TASK DESCRIPTION » Print out the data precisely as it appears here, with no pictures.

RECORD SET »
● ● ● ●

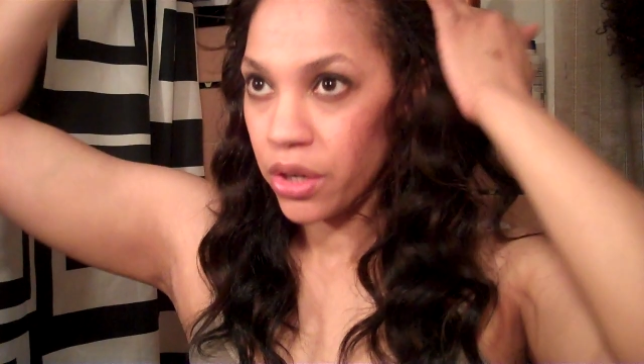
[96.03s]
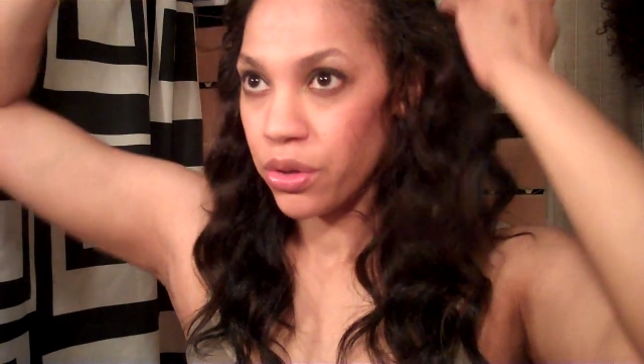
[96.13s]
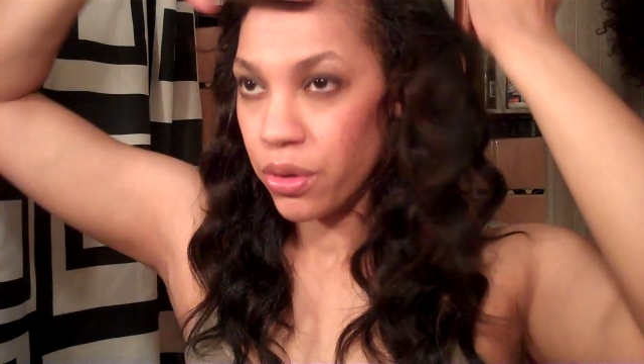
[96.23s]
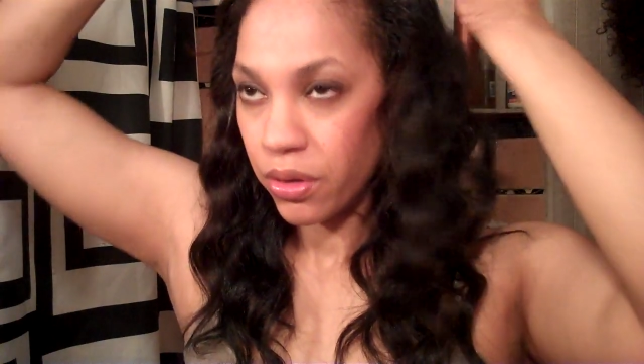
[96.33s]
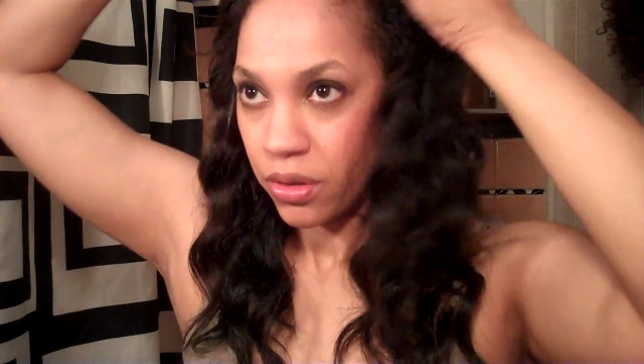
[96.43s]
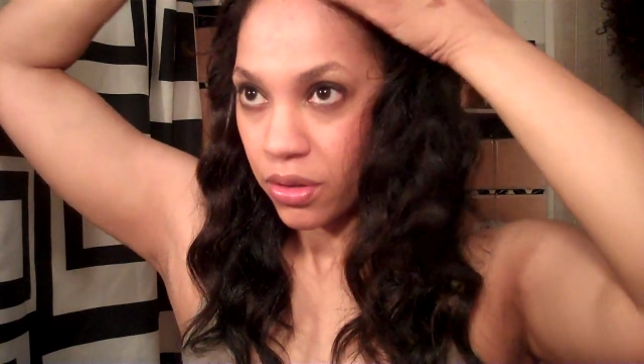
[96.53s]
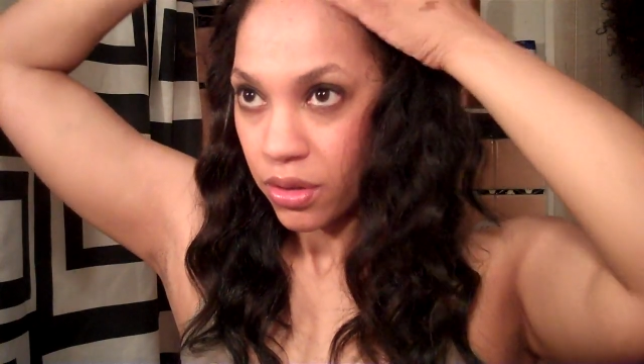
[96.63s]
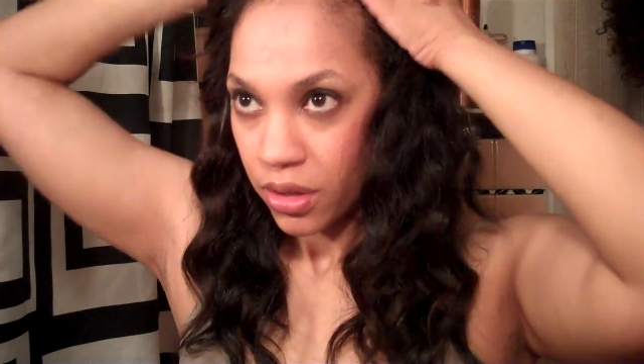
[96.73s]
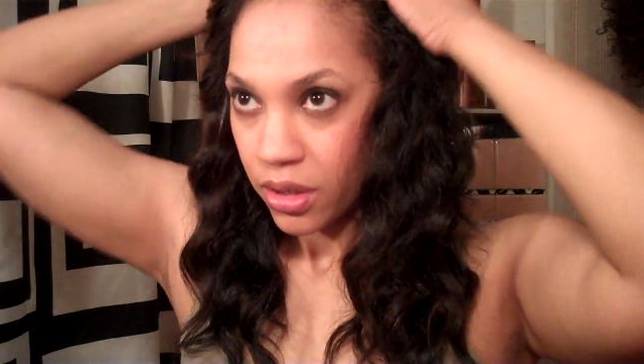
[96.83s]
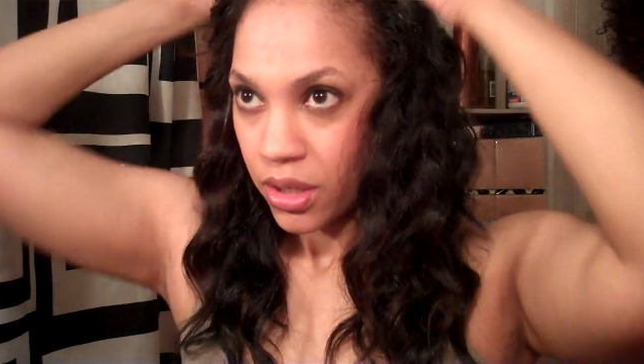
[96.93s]
hair
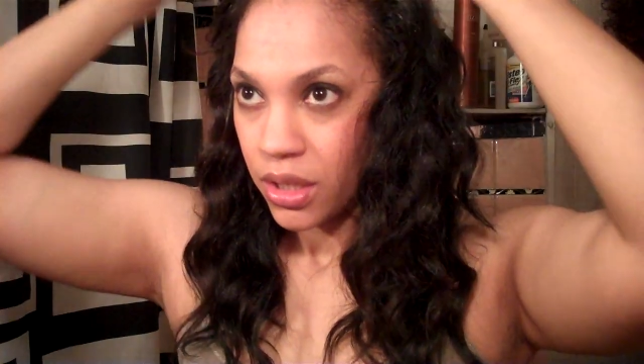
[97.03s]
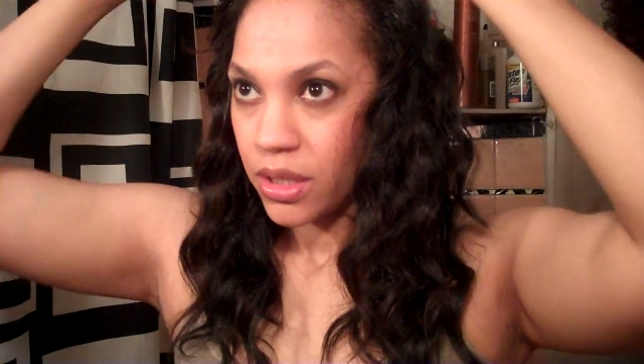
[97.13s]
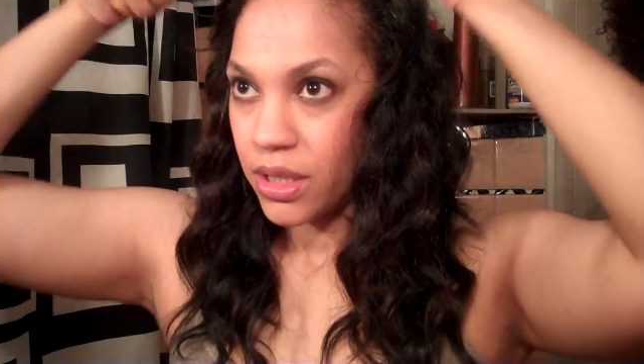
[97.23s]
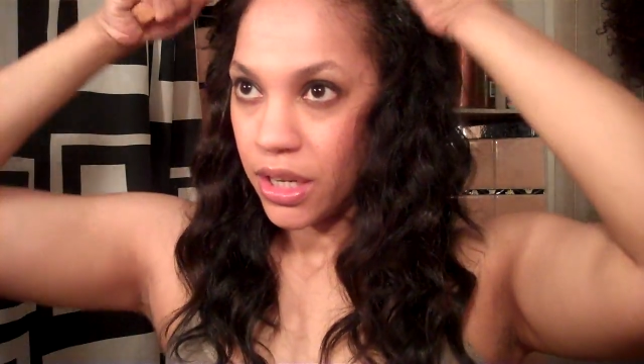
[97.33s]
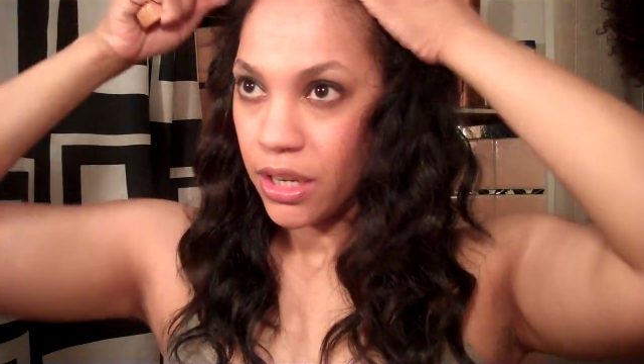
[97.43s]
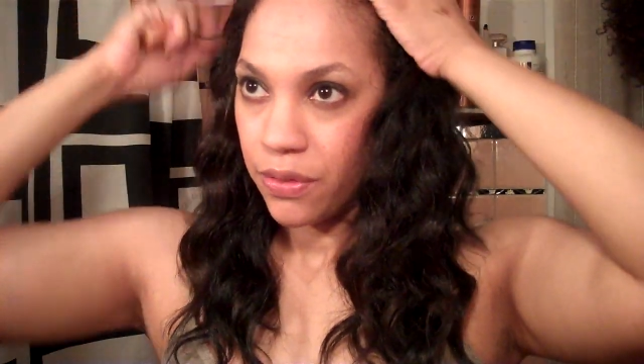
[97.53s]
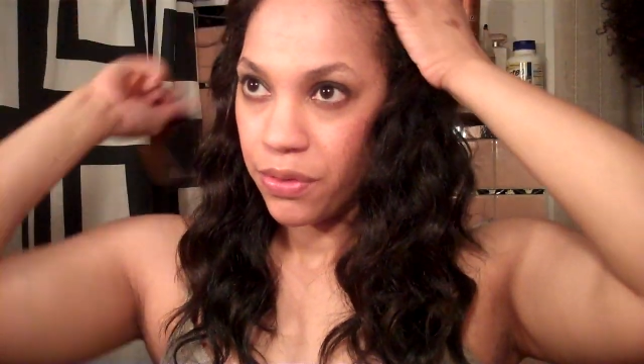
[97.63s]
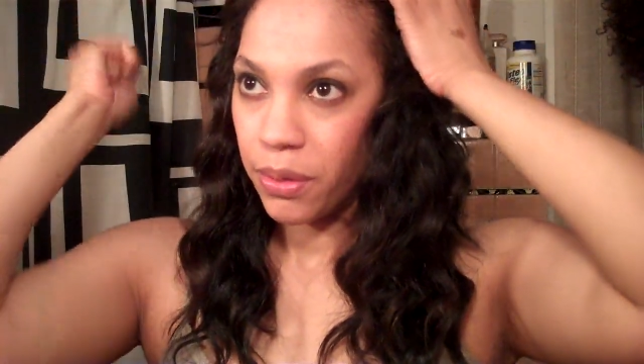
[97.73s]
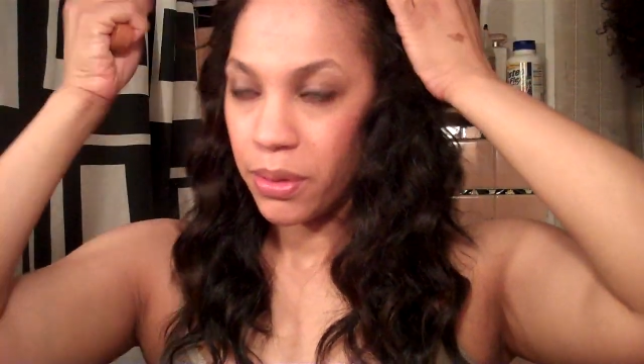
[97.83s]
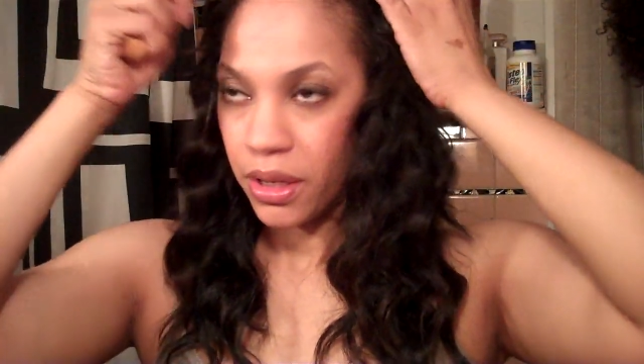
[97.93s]
did
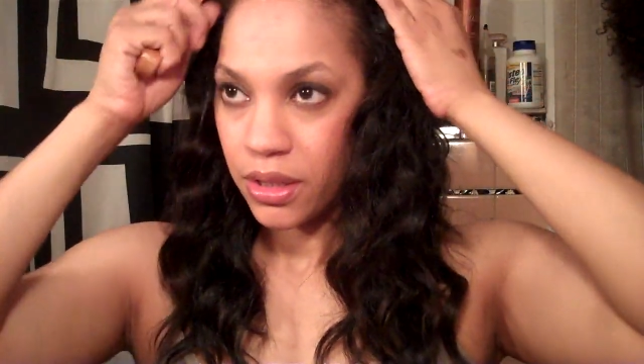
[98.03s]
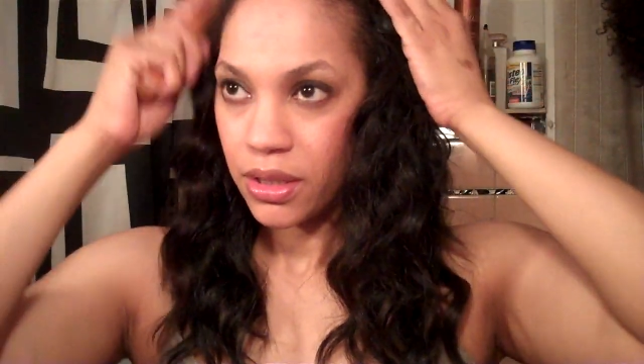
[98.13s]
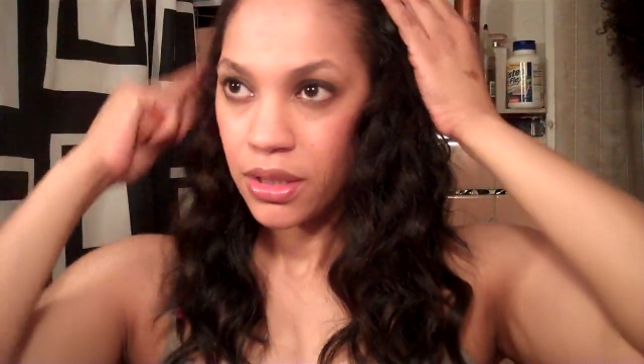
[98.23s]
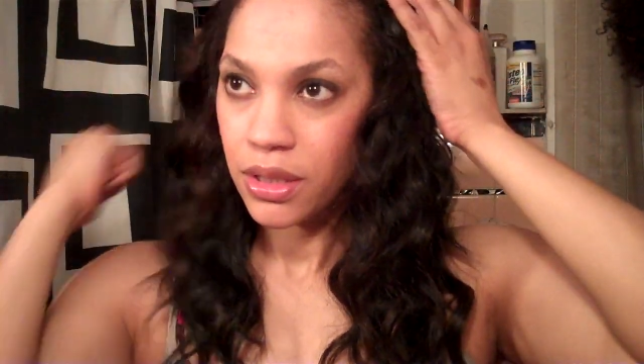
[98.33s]
from the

● ● ● ●

OUTPUT FOR THIS TASK »
[96.03s]
[96.13s]
[96.23s]
[96.33s]
[96.43s]
[96.53s]
[96.63s]
[96.73s]
[96.83s]
[96.93s]
hair
[97.03s]
[97.13s]
[97.23s]
[97.33s]
[97.43s]
[97.53s]
[97.63s]
[97.73s]
[97.83s]
[97.93s]
did
[98.03s]
[98.13s]
[98.23s]
[98.33s]
from the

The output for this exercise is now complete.